Anoche caí en la cuenta de que alguien mató a mi abuelo. Claro que yo sabía desde niño que a mi abuelo le mataron en la guerra. Pero no es lo mismo saber que le mataron a caer en la cuenta que alguien le mató.
En las guerras los que matan mueren y los que mueren matan. Por eso, a los efectos de esta reflexión mía, tanto da contra que bando iba mi abuelo. El asunto es que no es verdad que la muerte en los conflictos adopte siempre la deforme forma de un totum revolutum, de una riña tumultuaria con resultado letal, en la cual no se sabe quien fue el último en meter el último puyazo o en asestar el disparo fatal.
Por cada muerto en guerra, hay, al final, un matador. Las balas nunca son anónimas: tienen nombre, apellido, familia y motivaciones. Un hombre concreto mató a mi abuelo, le miró por vez última, apuntó el fusil y segó su vida, como se corta la mies, así, de repente. Quien sabe, puede que otra bala acabase también con la vida de ese hombre que mató a mi abuelo. Quizás alguno de sus nietos se haya preguntado quien la disparó. Y así sucesivamente, hasta un millón de veces, hasta un millón de muertos.

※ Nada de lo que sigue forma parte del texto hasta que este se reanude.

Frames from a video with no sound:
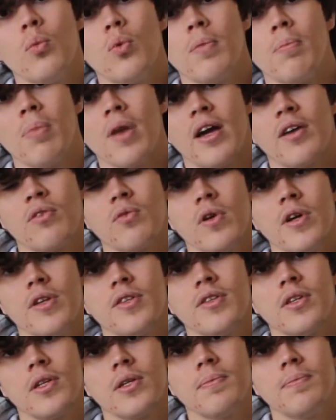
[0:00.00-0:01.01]
with black
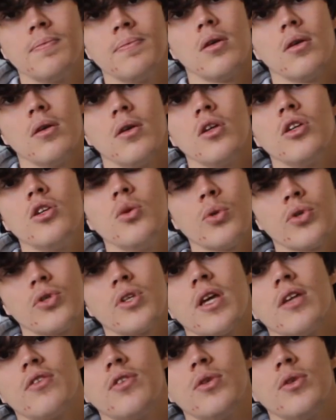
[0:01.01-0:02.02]
writing. You also
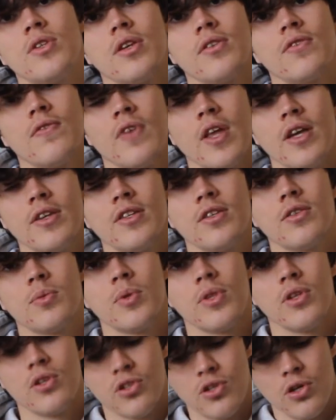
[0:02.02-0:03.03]
get 2 sets of laces with
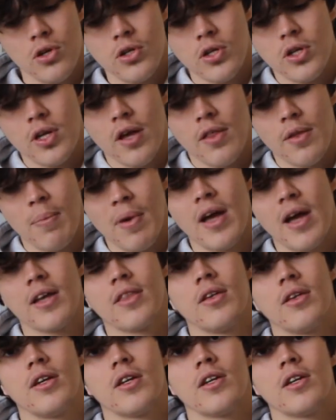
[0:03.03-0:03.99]
the shoe. You get the black that itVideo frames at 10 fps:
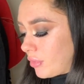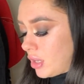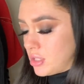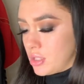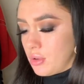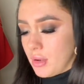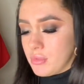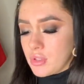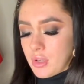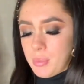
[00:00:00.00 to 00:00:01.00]
so I'm just
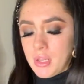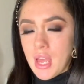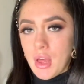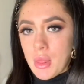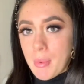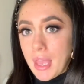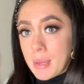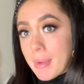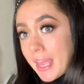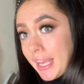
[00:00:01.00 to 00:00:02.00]
going to put that on the back of
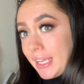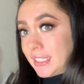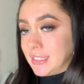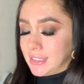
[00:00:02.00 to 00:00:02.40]
my hand.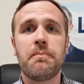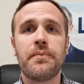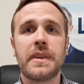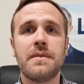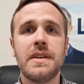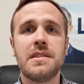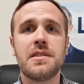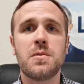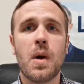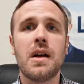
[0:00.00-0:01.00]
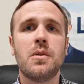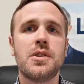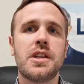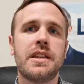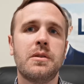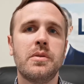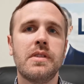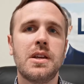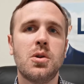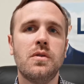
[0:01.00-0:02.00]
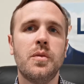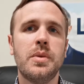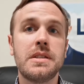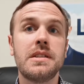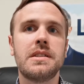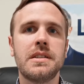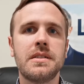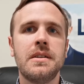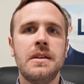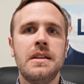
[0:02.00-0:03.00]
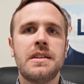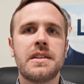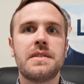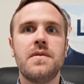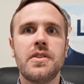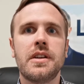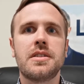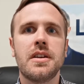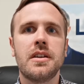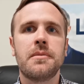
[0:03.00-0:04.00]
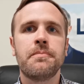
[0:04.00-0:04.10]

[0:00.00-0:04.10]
events as well, which I think will be really cool for businesses. That's very exciting.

Yo nunca vi a mi abuelo (nací 30 años después del fin de la guerra), pero le conocí muy bien, a través de mi abuela. Por eso sé que era un hombre muy grande con un bigote pequeño y cejas negras. Con mi abuela los domingos se paseaba arriba y abajo por la Gran Vía. Comían bocadillos de calamares. Montaba a caballo y gastaba muchas bromas. Una vez prometió en un altar caminar no se cuantos kilómetros con garbanzos en los zapatos si cierta petición se le resolvía favorablemente, Finalmente cumplió su voto, pero con los garbanzos ya cocidos. Sé tantas historias de mi abuelo como de cualquiera de los vivos de la familia.
Tuvieron mis abuelos tres hijos, tantos como años estuvieron casados. Tres años aquellos que valieron por una vida entera. Escuchar a mi abuela contar historias de ese tiempo mágico era como correr por el campo un día de primavera. Se la iluminaban los ojos, le brillaba el rostro, volvía a vivir aquello al recordarlo, y parecía decirse a sí misma “por esos años breves, mi vida ha merecido la pena”.
Pasaron, sí, sólo tres años unidos en cuerpo y alma. Pero mi abuela nunca se quejó después de su ausencia. Porque juntos, lo que se dice juntos, estuvieron también los sesenta y cinco años siguientes a que aquella bala atajara la vida material de mi abuelo. Él siempre estuvo allí, acompañándola. Cada vez que mi abuela se subía a la banqueta del cuarto ropero para bajar las sabanas, pedía al abuelo “Antonio por favor, agárrame la silla” para no caerse.
A mi abuelo lo mataron dos veces. La primera por error y la segunda por casualidad. Cuando, tras sublevarse y ser apresado, leyeron su nombre para condenarlo a muerte, fue su hermano –soltero sin hijos- quien se levanto por él, salvando así su vida. Pero la muerte es persistente, y no le dejó escapar mucho tiempo. Lo metieron en una camioneta a los pocos meses, rumbo a Paracuellos. Pudo haberse salvado, otros lo consiguieron. Pero ya se sabe: las cosas solo suceden de una manera.
Lo peor de las guerras no es que la gente muere. Lo peor es que la gente mata.